Audition, a favorite, previously Windows-only wave editor from Adobe, is coming to the Mac this winter. Adobe is touting native surround support, multi-channel effects, and performance optimizations; you can check out how the new tool looks at Adobe Labs. The public beta is due this winter. Interestingly, Adobe is pushing the video side of this more than audio, even though Audition is popular with audio users. The demos are hosted by video specialist Jason Levine, and “post production” is the phrase that keeps coming up.
The Mac is quickly becoming spoiled for choice with dedicated wave file editors, maybe enough that the half-decade-plus absence of Macromedia SoundEdit can finally be put to rest. WaveLab from Steinberg was announced back in March, joining the likes of BIAS Peak, Audiofile’s Wave Editor, DSP Quattro, Sound Studio, Apple’s Soundtrack Pro, and Audacity. Readers are divided on whether such dedicated tools are even needed, given expanded editing features in music and video programs, but those who do love them are very particular in their tastes. That means lovers of Audition on Windows, and people looking for more serious post-production tools to complement Adobe’s video offerings, now have some good news.

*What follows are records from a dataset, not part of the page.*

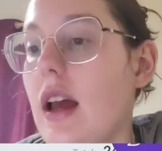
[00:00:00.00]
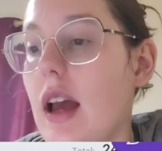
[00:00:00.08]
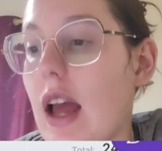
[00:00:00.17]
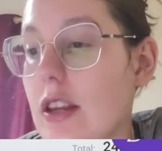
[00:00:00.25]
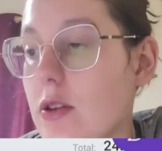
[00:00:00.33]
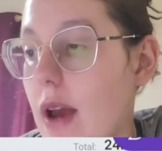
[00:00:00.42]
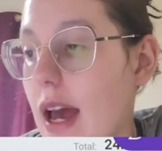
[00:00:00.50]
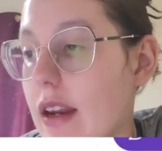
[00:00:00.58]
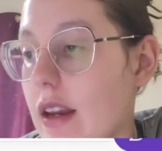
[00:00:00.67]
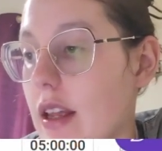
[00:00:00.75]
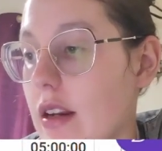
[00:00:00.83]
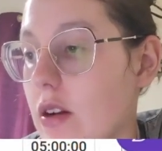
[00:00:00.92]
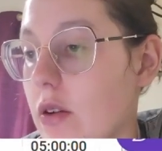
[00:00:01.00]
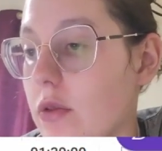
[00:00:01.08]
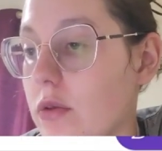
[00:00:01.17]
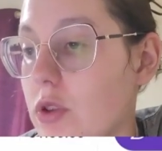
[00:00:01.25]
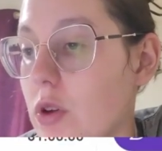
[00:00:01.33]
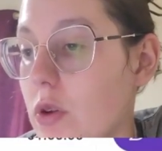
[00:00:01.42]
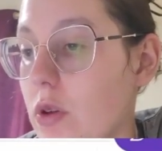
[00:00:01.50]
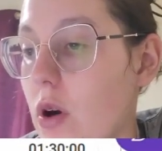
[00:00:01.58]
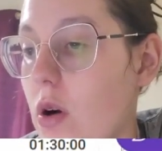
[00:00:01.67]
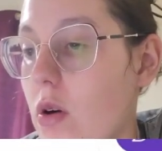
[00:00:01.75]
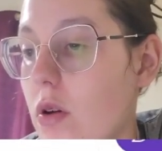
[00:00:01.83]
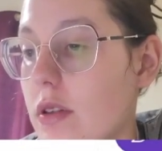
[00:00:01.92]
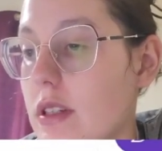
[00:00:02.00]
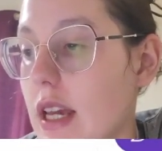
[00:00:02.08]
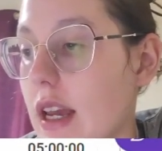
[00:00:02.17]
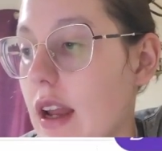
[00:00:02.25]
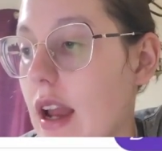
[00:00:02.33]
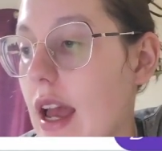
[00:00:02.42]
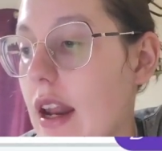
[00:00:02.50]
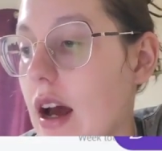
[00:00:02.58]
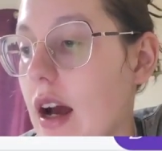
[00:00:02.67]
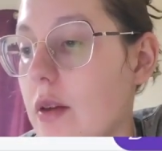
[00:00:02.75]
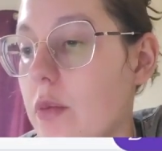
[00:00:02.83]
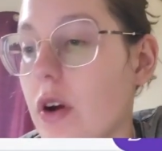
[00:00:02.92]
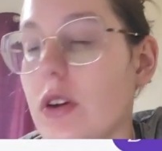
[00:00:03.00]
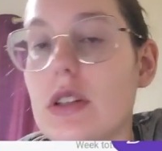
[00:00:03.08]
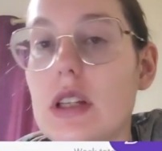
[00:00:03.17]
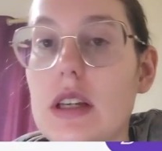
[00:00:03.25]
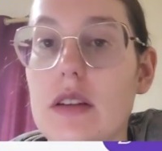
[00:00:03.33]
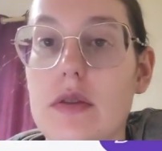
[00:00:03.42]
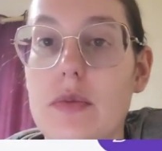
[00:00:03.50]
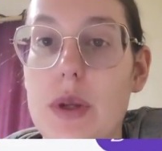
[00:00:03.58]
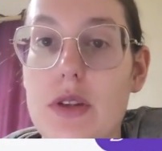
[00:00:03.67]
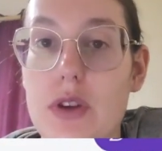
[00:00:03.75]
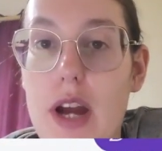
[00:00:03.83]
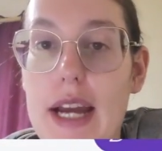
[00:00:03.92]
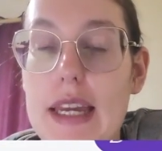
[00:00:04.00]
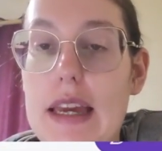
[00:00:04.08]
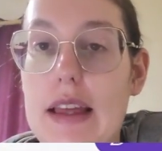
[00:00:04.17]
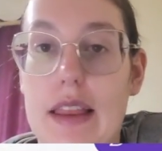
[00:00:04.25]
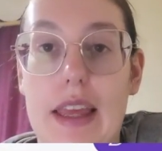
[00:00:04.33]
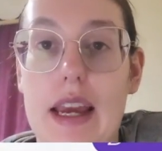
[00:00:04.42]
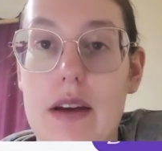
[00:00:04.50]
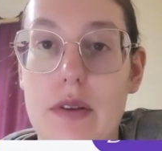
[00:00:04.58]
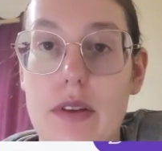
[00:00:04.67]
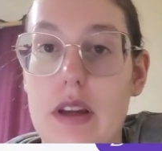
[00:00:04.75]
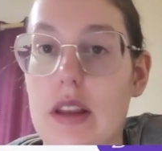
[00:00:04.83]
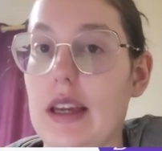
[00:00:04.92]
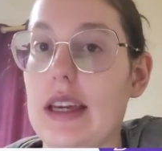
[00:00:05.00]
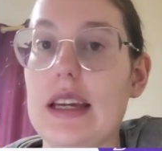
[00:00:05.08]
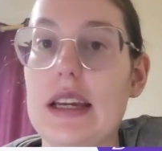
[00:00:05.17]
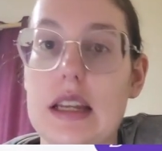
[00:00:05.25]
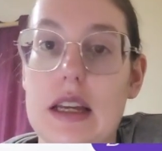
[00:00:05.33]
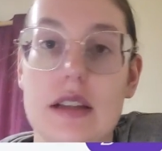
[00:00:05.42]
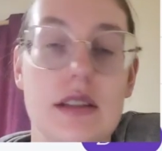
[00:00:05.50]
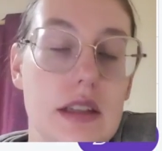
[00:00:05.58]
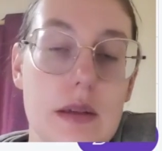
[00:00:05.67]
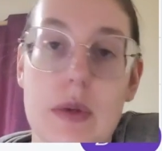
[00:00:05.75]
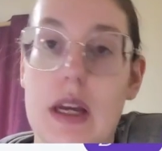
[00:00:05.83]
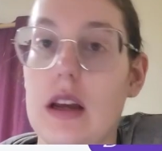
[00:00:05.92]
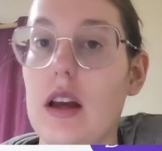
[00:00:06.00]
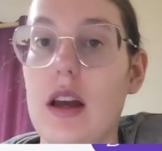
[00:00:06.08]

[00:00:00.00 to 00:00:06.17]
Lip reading: And you add it, and it'll show you the whole day. And I personally have been tracking like everything, like eating, sleeping,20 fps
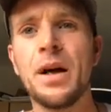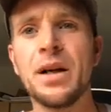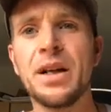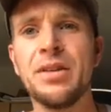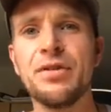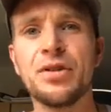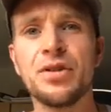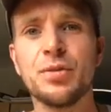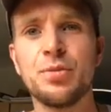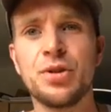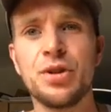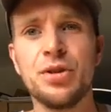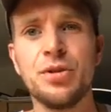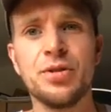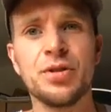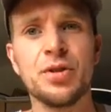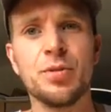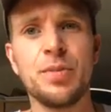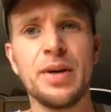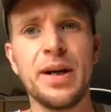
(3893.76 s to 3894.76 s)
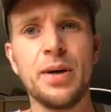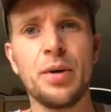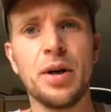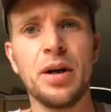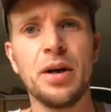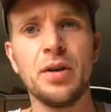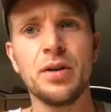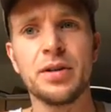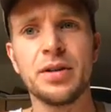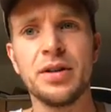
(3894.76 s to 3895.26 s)
I'll give you some tunes to play
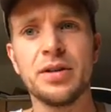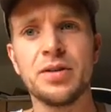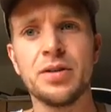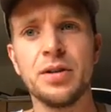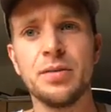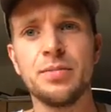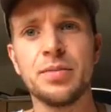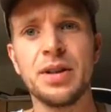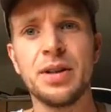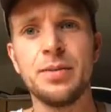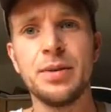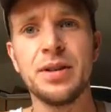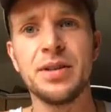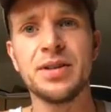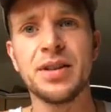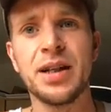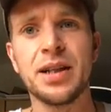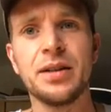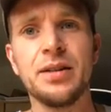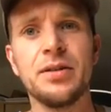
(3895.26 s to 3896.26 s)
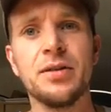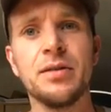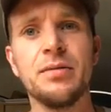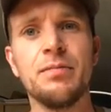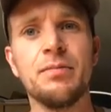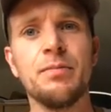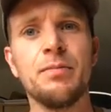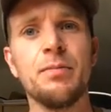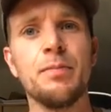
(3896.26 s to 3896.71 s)
while I look this up. Give me a second.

What made Adobe make the decision early? Well, I don’t know if you can chalk it up to a scathing review by my colleague Chris Breen for Macworld. But I do think the message he brought – that Soundbooth CS5 wasn’t quite up to pro tasks – was probably one Adobe was hearing from a lot of other people, too. Here’s how Chris opened his review:
When you think Adobe, the first thought unlikely to pop to mind is audio. And yet Adobe continues to include its Soundbooth audio editing application in the Creative Suite 5 Production Premium and Master Collection bundles and sells the application separately for $199. Compare the latest version of Soundbooth with its predecessor, however, and you can be excused for thinking that audio is not among Adobe’s priorities. Soundbooth CS5 is a meager update that fails to address the application’s most glaring shortcomings.
Ouch. For what it’s worth, while I think you’d have to be pretty nuts to buy Soundbooth standalone for two hundred bucks, it’s worth trying out if you own CS. It’s great for quick edits and podcasts and such, though I agree with all of Chris’ criticisms.
Windows users, though, very often do think of Adobe Audition as a close rival with tools like Sony SoundForge and Steinberg WaveLab on the PC. (Now, only SoundForge hasn’t announced a Mac port.)
So, to what can you credit Adobe’s ability to port the tool? Without knowing the specifics of Audition, generally with Adobe apps, you can thank the use of cross-platform libraries and some shared code between applications. That could also mean that the announcement of Audition for Mac is simultaneously good news for loyal Windows users – it means Audition is getting some attention, and I wouldn’t be surprised if Audition for Windows gets an update around the same time.
What I wouldn’t read into this is any larger conclusions about Windows-to-Mac porting, as Synthtopia does:
I can answer that question: no. Cakewalk has told me repeatedly that, while they’re enthusiastic about supporting the Mac, SONAR is closely tied to Windows. A DAW is also a lot more complicated than something like Audition. Tools like Cubase (in its current generation) and Ableton Live were built with cross-platform support in mind; adding it down the road is a much harder task.
I don’t think anything about this landscape has changed. Developers who can do it easily are happy to be on both platforms, most of all a company like Adobe that makes cross-platform support part of their business strategy.
But as I said, even Windows users may wind up getting a refreshed version of a favorite audio editor out of this.
Stay tuned for when you can audition this tool for yourse— oh, jeez. That’s a terrible way to end this post. I apologize. Someone must have dropped a CS5 box on my head or something.
Updated: Jim Dalrymple at The Loop talks to Adobe about Audition. Notable – Audition for Mac is getting some of the great noise reduction features from the Windows release (as noted by readers in comments), as well as some of the more unique and effective tools in Soundbooth (Paint Brush, Healing):
An audio engineer himself, Levine said that Audition has a number of features that cannot be matched in other applications. Most notably, Levine said Audition’s noise reduction and restoration capabilities will be something to watch out for.
“There are plug-ins that can do noise reduction, but quite frankly, Audition is just better,” said Levine.
Audition will also feature some very familiar tools like a Paint Brush and Healing Tool. Photoshop users know these tools well and they work just the same in Audition, except with audio instead of images.